[Input data]
- - -
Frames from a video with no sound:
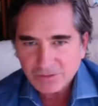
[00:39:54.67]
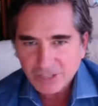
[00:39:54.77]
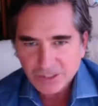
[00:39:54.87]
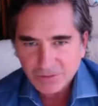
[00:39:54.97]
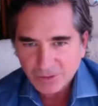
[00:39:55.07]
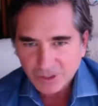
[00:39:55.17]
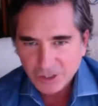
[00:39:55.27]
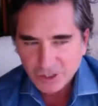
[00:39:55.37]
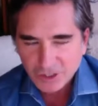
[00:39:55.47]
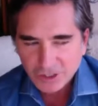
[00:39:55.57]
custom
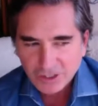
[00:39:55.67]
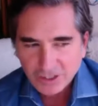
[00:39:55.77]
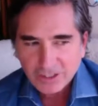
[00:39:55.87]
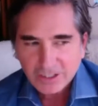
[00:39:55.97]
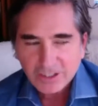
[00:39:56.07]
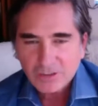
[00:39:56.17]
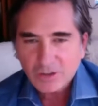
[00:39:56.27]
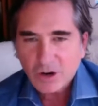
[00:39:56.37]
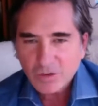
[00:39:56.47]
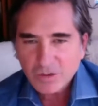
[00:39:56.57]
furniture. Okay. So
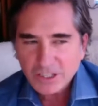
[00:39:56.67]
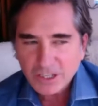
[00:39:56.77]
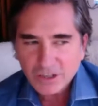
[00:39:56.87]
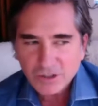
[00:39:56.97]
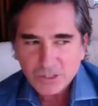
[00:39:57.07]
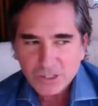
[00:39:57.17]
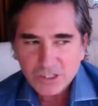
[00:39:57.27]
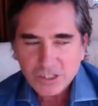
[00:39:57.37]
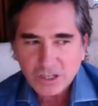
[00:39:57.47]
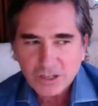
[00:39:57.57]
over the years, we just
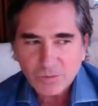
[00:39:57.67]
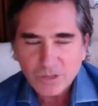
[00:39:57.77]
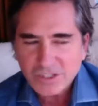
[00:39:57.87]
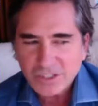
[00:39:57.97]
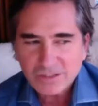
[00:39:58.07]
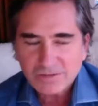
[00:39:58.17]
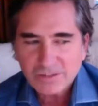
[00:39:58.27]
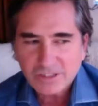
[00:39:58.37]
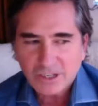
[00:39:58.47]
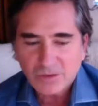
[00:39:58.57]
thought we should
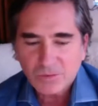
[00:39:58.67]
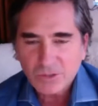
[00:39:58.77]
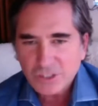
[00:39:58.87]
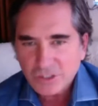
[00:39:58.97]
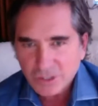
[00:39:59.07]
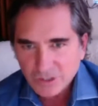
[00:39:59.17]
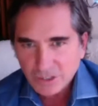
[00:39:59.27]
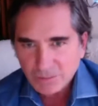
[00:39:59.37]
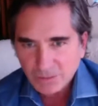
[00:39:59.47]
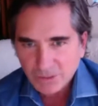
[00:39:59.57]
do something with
- - -
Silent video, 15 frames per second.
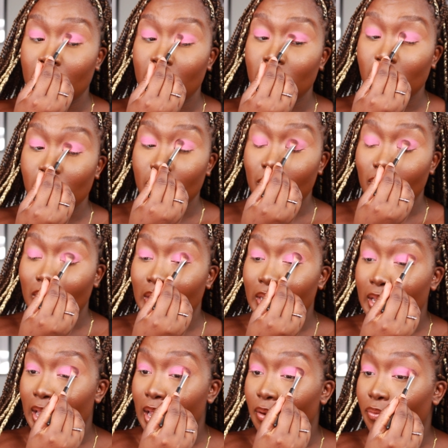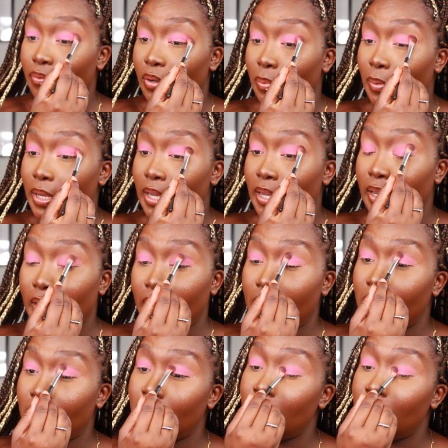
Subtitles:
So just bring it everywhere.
- - -
[What this task involves] Using the records above, report each line with the string "video".

[Answer space]
Frames from a video with no sound:
Silent video, 15 frames per second.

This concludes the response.